- [WORK INSTRUCTION]: Every line from the one that contains "[00:00:00.50]" to the end of the material below should be output exactly, with both ends included and nothing else.

- [RECORDED INFORMATION]:
[Start of section]
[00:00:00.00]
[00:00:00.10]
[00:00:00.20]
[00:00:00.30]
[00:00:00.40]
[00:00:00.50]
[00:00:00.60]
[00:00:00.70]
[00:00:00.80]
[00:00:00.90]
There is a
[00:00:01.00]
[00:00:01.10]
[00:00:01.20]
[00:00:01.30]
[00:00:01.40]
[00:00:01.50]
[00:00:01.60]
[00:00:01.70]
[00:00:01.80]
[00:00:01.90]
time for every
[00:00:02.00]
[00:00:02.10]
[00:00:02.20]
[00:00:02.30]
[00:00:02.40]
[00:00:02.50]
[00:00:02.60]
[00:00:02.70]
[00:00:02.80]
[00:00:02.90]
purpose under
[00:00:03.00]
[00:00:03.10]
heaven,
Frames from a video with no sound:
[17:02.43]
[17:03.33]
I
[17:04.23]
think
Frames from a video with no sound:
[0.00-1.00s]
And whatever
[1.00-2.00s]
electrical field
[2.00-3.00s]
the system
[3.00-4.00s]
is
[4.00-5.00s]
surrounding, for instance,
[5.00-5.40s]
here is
[End of section]
- [ANSWER TO THE PROBLEM]:
[00:00:00.50]
[00:00:00.60]
[00:00:00.70]
[00:00:00.80]
[00:00:00.90]
There is a
[00:00:01.00]
[00:00:01.10]
[00:00:01.20]
[00:00:01.30]
[00:00:01.40]
[00:00:01.50]
[00:00:01.60]
[00:00:01.70]
[00:00:01.80]
[00:00:01.90]
time for every
[00:00:02.00]
[00:00:02.10]
[00:00:02.20]
[00:00:02.30]
[00:00:02.40]
[00:00:02.50]
[00:00:02.60]
[00:00:02.70]
[00:00:02.80]
[00:00:02.90]
purpose under
[00:00:03.00]
[00:00:03.10]
heaven,
Frames from a video with no sound:
[17:02.43]
[17:03.33]
I
[17:04.23]
think
Frames from a video with no sound:
[0.00-1.00s]
And whatever
[1.00-2.00s]
electrical field
[2.00-3.00s]
the system
[3.00-4.00s]
is
[4.00-5.00s]
surrounding, for instance,
[5.00-5.40s]
here is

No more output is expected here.